"It takes two to do the trust tango—the one who risks (the trustor) and the one who is trustworthy (the trustee); each must play their role," said Charles H. Green, author of The Trusted Advisor.
Successful travel management has never been effective without trust. Without it, one can try, but efforts will sputter, veer off and ultimately take a turn down the wrong path. Even worse, creeping doubt and fear will undo previous gains.
This pandemic has uprooted our daily trust in a deep way. Uncertainty and instability can do that. When it comes to next steps, trust is a solid foundation for decision making. Without it, we wobble.
Trust will have to be rebuilt in a multidimensional effort between travel suppliers, risk management departments, travel departments and travelers. These groups will return to travel only when they are all comfortable with the pandemic adjustments.
Here is the guide for each of us playing our role.
First, travel suppliers will need to convince the public of the efficacy of their cleanliness protocols. Focus will be on the how, specifically the frequency and proven effectiveness of cleaning and maintenance programs. Likely, we will see a new, uniform global standard of cleanliness measurement certified by an authoritative body.
The rest of the players (risk management, travel departments and travelers) will require this first step before moving forward.
Next, risk management departments will issue requirements (or guidelines) for safety.
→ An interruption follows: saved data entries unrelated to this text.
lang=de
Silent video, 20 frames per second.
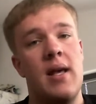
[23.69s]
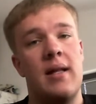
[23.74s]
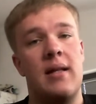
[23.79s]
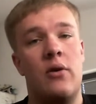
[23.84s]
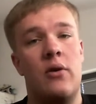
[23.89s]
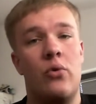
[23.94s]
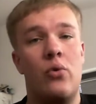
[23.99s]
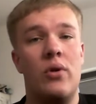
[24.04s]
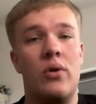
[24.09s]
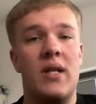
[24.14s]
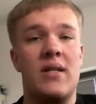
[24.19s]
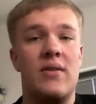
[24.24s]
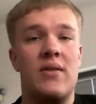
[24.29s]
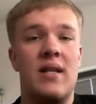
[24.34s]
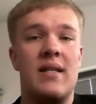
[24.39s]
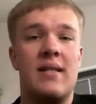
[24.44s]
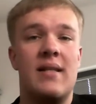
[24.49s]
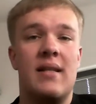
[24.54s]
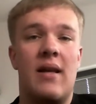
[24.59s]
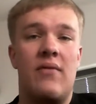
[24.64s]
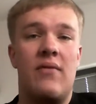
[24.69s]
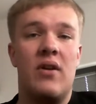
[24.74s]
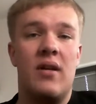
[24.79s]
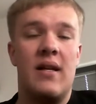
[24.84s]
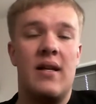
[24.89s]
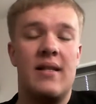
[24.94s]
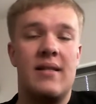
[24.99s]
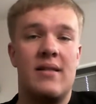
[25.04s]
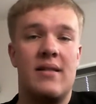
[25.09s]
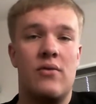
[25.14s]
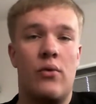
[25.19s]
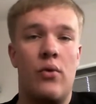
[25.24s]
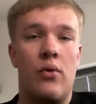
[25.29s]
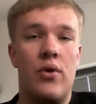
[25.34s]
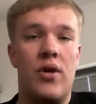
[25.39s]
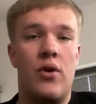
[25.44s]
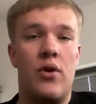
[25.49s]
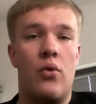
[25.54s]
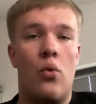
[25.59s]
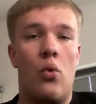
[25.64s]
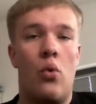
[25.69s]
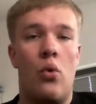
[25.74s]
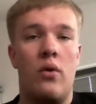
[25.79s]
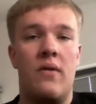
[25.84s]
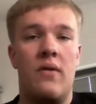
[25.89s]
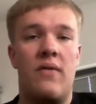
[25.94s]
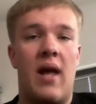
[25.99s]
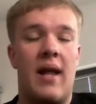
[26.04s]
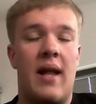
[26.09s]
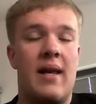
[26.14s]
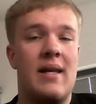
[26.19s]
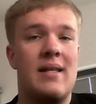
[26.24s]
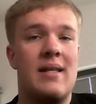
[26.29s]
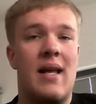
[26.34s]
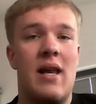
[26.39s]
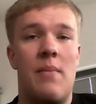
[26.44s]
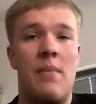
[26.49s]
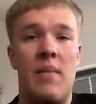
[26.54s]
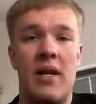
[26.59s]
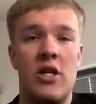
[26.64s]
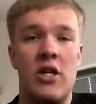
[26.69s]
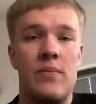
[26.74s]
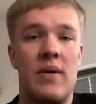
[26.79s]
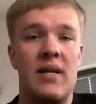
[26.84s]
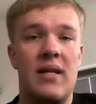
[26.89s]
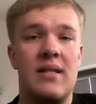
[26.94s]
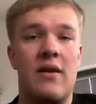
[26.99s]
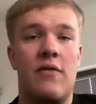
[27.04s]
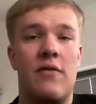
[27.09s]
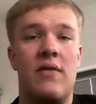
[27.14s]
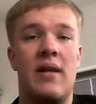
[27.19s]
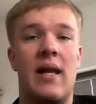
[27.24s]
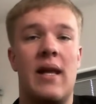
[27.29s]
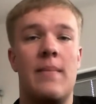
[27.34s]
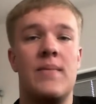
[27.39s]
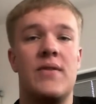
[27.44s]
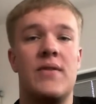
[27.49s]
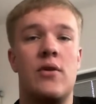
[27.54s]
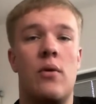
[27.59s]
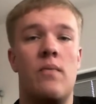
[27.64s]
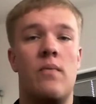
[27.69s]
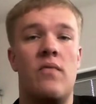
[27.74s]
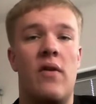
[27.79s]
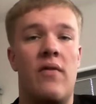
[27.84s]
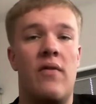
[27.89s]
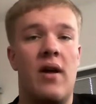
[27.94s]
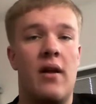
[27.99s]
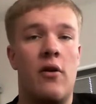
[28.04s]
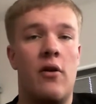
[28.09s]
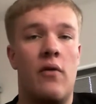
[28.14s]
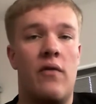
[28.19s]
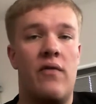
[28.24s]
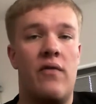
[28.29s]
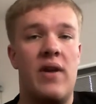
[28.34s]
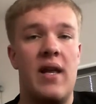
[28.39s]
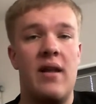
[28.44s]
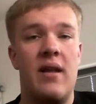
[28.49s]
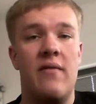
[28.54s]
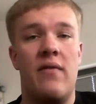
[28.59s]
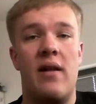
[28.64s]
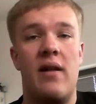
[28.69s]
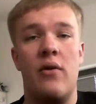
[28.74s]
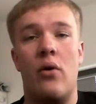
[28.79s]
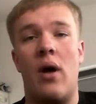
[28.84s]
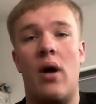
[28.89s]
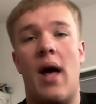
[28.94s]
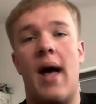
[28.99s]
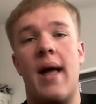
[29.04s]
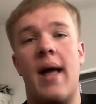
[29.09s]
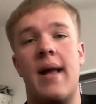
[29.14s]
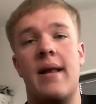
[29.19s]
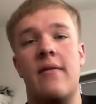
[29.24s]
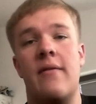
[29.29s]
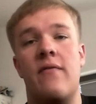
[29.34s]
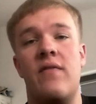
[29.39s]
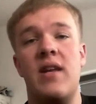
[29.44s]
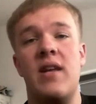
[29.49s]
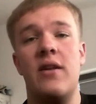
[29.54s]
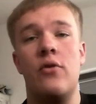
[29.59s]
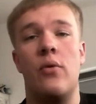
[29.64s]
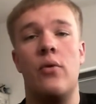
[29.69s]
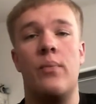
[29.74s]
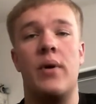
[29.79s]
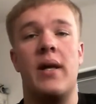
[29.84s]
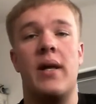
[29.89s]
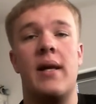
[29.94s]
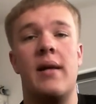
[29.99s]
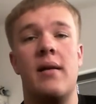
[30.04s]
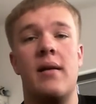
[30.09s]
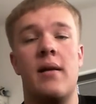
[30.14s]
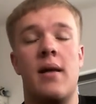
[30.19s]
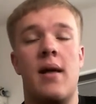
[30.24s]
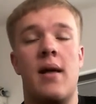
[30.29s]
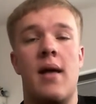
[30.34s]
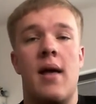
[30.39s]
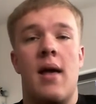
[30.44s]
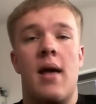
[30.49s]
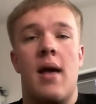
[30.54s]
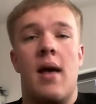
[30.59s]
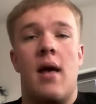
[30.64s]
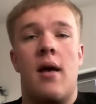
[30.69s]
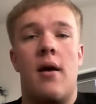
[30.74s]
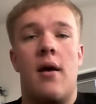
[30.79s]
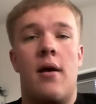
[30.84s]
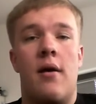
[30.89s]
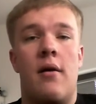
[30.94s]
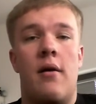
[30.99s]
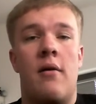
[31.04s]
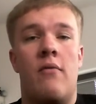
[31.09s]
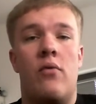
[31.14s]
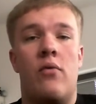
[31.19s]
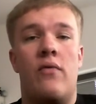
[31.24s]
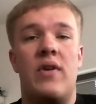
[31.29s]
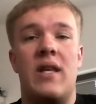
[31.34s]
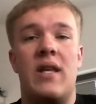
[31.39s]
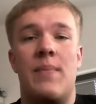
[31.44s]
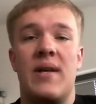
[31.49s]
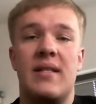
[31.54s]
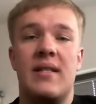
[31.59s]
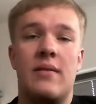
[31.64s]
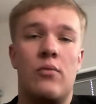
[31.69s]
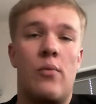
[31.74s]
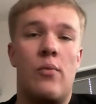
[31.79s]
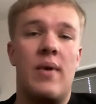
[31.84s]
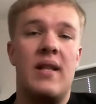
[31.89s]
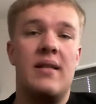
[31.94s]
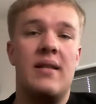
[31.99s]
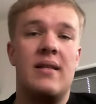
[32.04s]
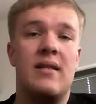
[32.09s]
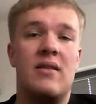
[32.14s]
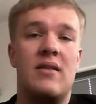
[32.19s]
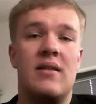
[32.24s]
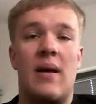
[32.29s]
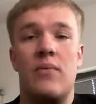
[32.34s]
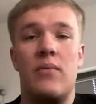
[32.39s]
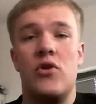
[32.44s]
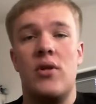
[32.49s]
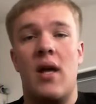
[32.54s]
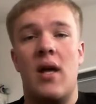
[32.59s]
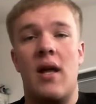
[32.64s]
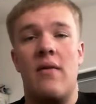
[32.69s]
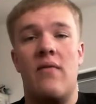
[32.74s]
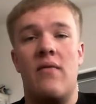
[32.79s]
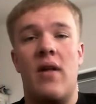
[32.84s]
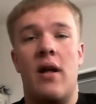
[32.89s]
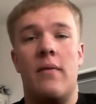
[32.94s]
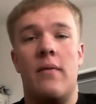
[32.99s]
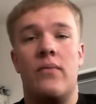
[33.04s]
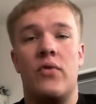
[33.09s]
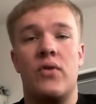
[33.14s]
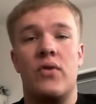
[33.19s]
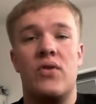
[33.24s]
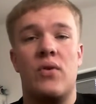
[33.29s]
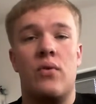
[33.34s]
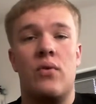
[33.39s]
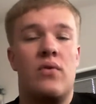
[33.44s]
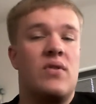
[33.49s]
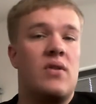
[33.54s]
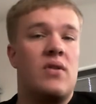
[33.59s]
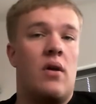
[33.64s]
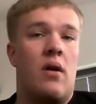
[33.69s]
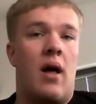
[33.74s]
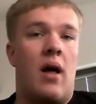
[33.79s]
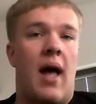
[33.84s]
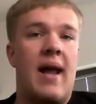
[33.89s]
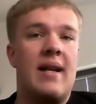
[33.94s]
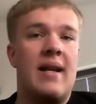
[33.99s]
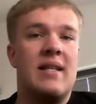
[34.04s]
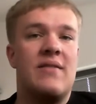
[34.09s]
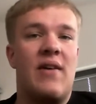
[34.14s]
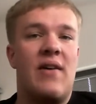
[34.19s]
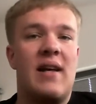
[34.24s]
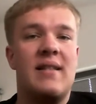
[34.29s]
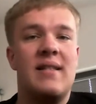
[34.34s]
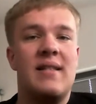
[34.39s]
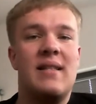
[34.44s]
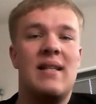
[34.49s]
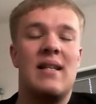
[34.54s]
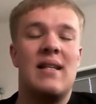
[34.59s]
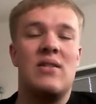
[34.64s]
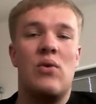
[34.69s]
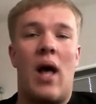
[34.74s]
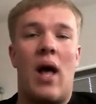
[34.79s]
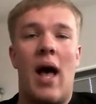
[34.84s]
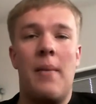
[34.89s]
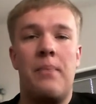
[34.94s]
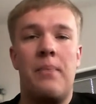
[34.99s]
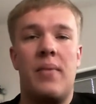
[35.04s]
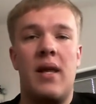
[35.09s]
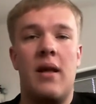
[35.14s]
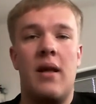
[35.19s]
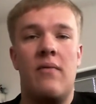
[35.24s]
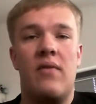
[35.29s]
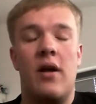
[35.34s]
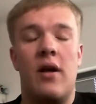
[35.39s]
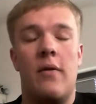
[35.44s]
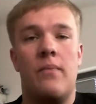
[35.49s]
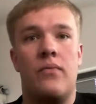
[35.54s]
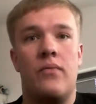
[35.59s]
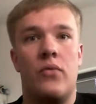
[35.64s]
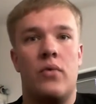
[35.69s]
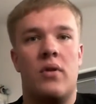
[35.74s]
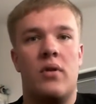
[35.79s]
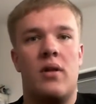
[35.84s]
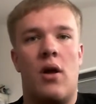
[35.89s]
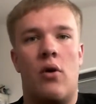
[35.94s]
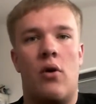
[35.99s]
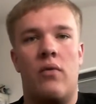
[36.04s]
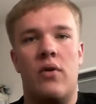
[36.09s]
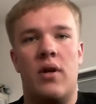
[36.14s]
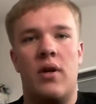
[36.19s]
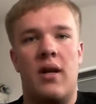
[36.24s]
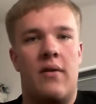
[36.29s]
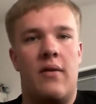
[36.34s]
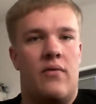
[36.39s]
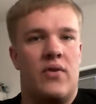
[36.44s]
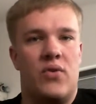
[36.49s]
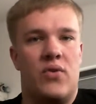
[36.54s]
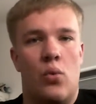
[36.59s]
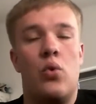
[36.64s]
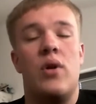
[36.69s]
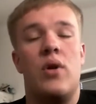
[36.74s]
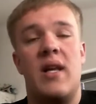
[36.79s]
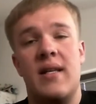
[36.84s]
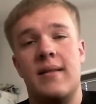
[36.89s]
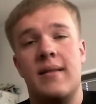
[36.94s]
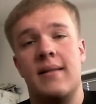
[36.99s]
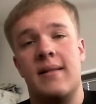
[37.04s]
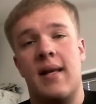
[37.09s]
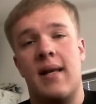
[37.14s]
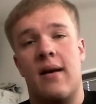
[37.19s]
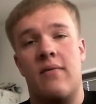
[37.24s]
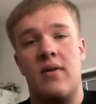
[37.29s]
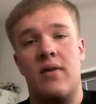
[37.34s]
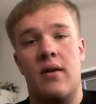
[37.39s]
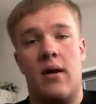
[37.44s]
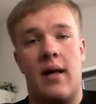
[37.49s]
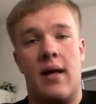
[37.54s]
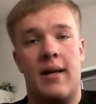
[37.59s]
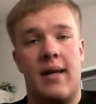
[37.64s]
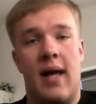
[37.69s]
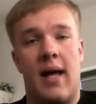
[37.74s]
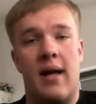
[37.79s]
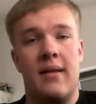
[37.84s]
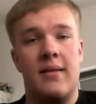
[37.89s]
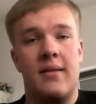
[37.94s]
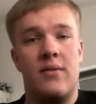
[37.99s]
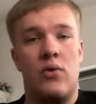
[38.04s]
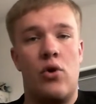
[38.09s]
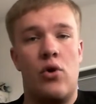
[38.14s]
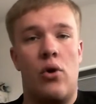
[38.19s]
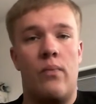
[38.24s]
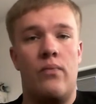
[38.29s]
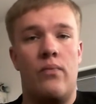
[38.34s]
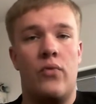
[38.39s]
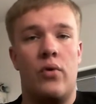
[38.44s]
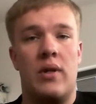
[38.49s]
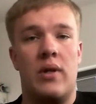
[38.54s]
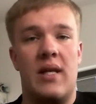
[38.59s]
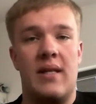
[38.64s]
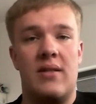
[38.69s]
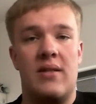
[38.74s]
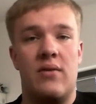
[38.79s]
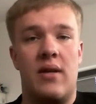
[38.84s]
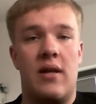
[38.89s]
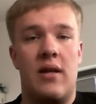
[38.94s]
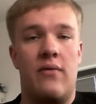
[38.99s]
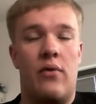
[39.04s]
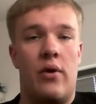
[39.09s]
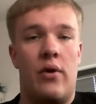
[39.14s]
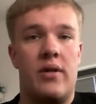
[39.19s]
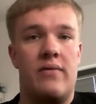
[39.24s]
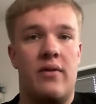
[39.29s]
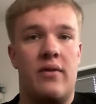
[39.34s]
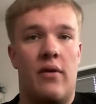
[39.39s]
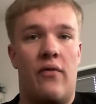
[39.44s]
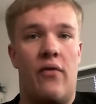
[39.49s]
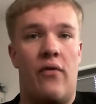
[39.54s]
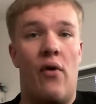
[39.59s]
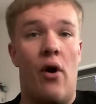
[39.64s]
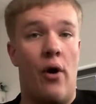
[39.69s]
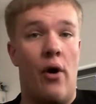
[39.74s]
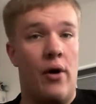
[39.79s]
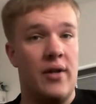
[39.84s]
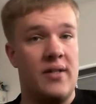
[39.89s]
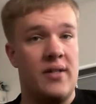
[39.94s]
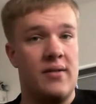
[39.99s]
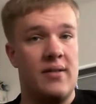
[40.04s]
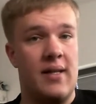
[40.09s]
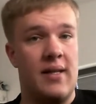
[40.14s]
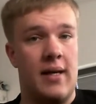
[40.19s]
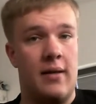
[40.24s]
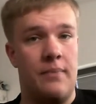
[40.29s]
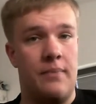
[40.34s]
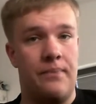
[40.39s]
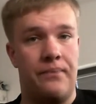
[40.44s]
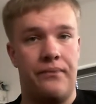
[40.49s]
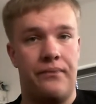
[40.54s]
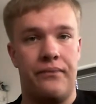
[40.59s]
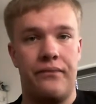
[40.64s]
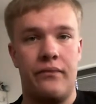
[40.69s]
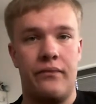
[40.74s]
Der Lokutas und ich sind ja wieder jetzt zurück und wir hatten echt eine Menge Spaß auf der Gamescom. Wir werden auf jeden Fall noch ein Video bringen, äh, wo wir die besten Momente zusammenschneiden werden und so unser eigenes Fazit dazu abgeben werden und auch wieder dann versuchen, nächstes Jahr wieder an Karten zu kommen und hinzugehen, für euch wieder vor Ort zu sein.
These may include pre-trip approvals for certain types of travel, proof of health, restriction by type or location of property, type of ground transportation (i.e., ride-share, taxis, private cars, public transportation). Perhaps these will extend to supplier or customer offices with judgments on their attention to health and safety.
Finally, and most critical for travel managers, travel departments now are immediately tasked with emergence adjustments and strategies. The reactive portions require immediate attention, while the proactive projects will establish new infrastructure to layer in the key success components of post-pandemic business travel.
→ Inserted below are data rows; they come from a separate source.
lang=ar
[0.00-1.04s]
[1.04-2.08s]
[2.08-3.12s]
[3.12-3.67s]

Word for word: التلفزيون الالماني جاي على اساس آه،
Reactive projects include tracking, reporting and managing refunded or unused airline tickets, meetings management rebooking/cancellations, and TMC configuration and staff changes (including talent acquisition). Companies that continued travel have required emergency safety travel guidelines to keep travelers safe. As information and capacity changes have become known, many have adjusted these guidelines almost daily for the past six weeks.
Proactive projects to build the post-Covid-19 travel program must include policy adjustments, recrafting key supplier agreements, budgeting for the future with near zero travel volumes, rebuilding TMC/MMC configurations and developing the correct content and frequency of communication.
Abraham Lincoln said, "The people when rightly and fully trusted will return the trust." Regardless of travel by fiat, travel suppliers and those responsible for company risk must rebuild trust from the travelers. Only when each role rebuilds trust, rightly and fully, will travelers return the trust—and return to the road.